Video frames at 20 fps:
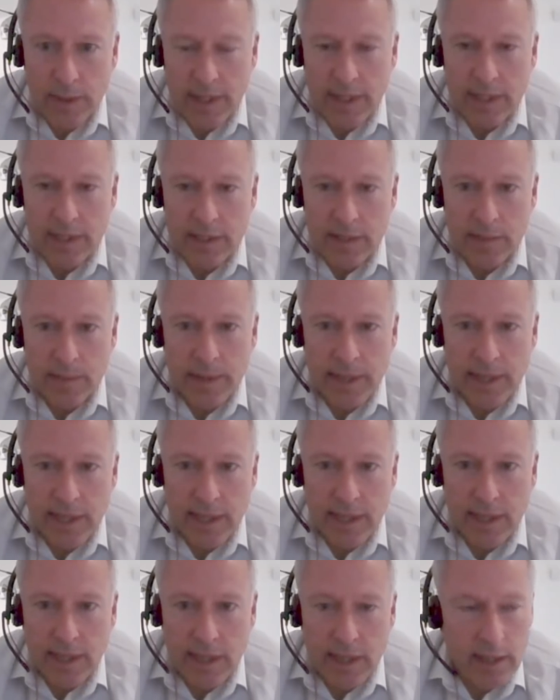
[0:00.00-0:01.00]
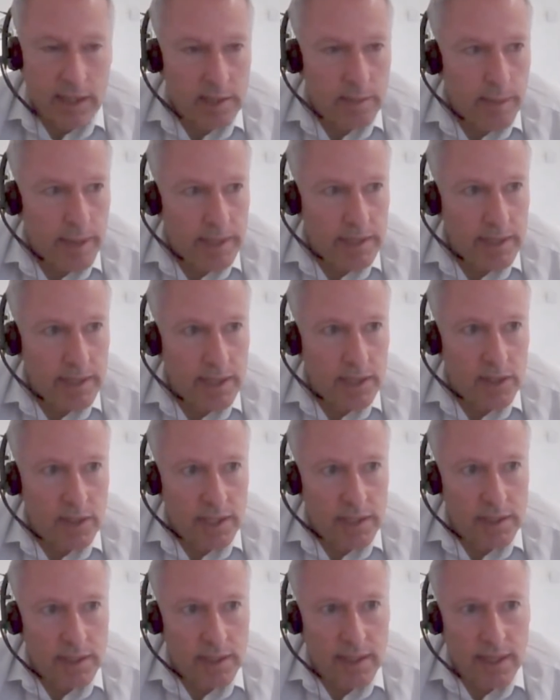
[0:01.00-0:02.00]
It needs to be in the client's best
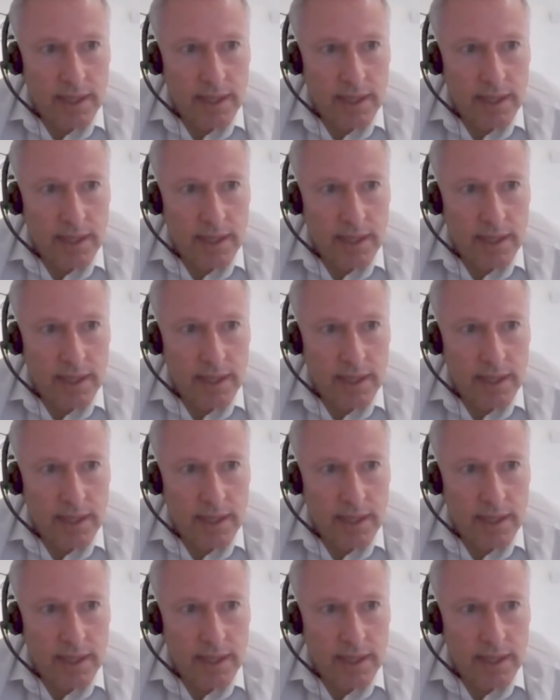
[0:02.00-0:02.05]
interest,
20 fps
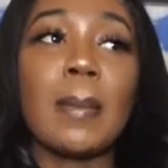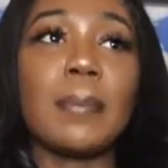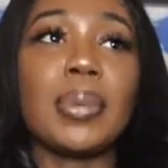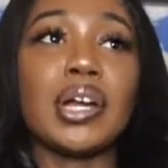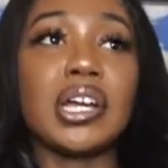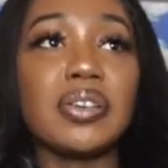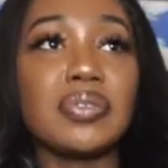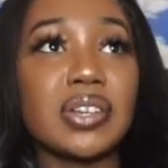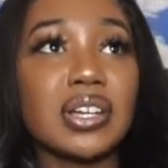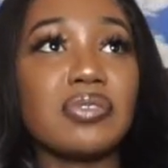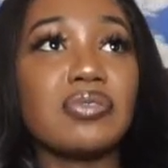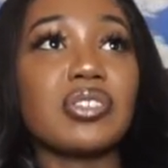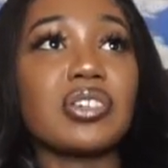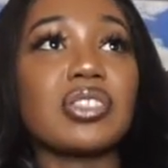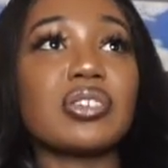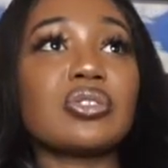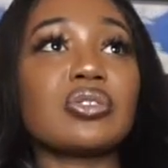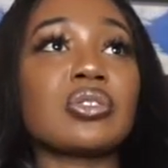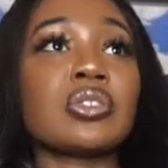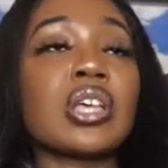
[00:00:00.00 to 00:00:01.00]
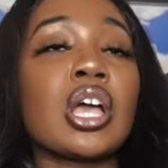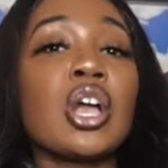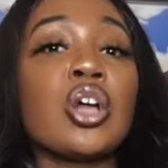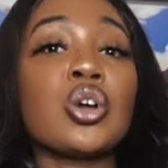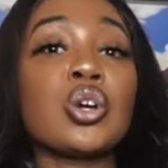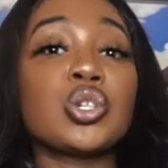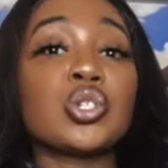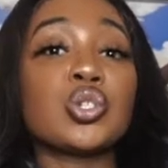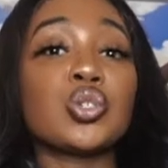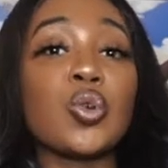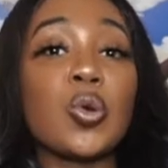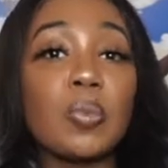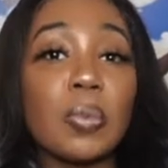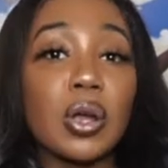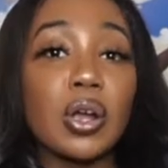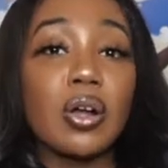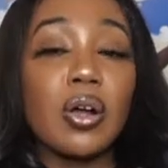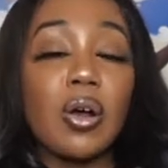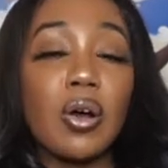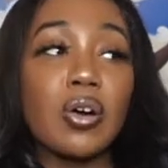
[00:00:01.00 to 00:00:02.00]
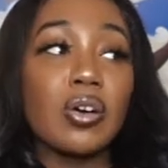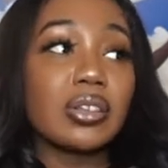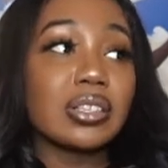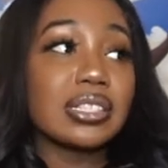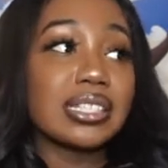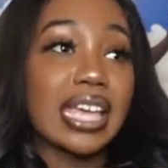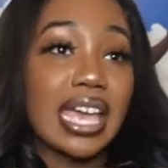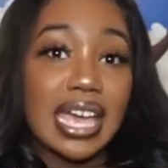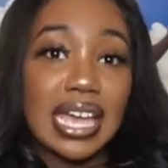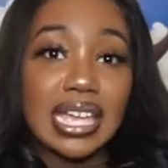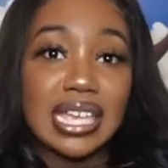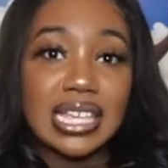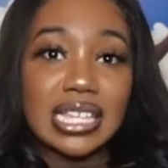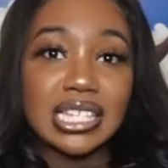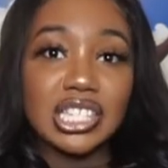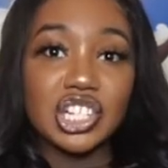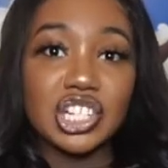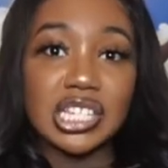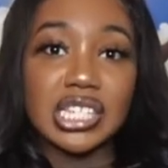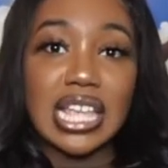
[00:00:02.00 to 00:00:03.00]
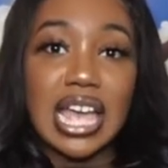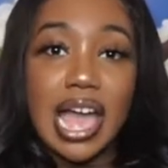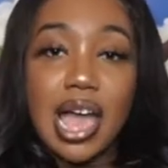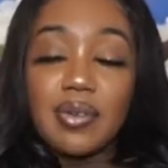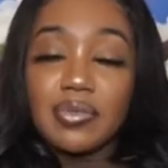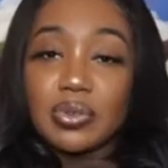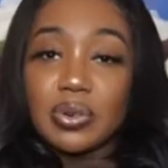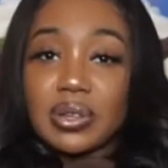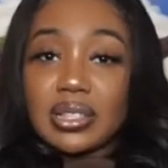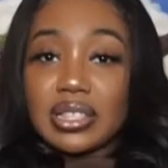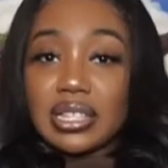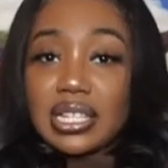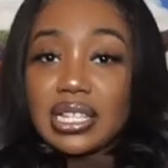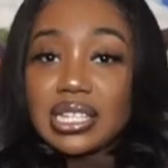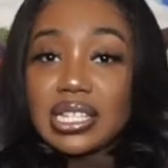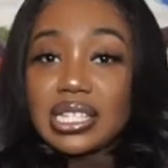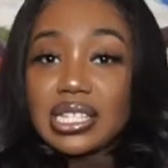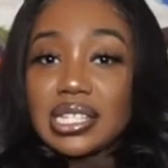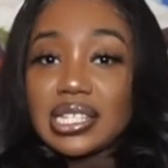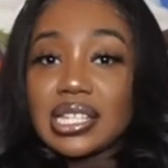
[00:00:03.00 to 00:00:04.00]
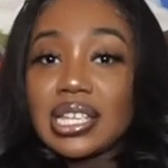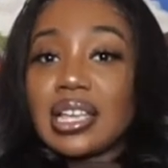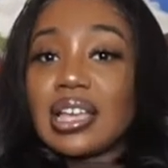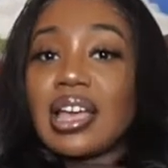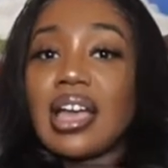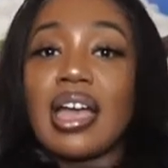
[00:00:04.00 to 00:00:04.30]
perfect for those super cold days just to have on this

────────────────

To do. The material above must be reproduced line for line, with the images omitted.

Answer section.
Video frames at 20 fps:
[0:00.00-0:01.00]
[0:01.00-0:02.00]
It needs to be in the client's best
[0:02.00-0:02.05]
interest,
20 fps
[00:00:00.00 to 00:00:01.00]
[00:00:01.00 to 00:00:02.00]
[00:00:02.00 to 00:00:03.00]
[00:00:03.00 to 00:00:04.00]
[00:00:04.00 to 00:00:04.30]
perfect for those super cold days just to have on this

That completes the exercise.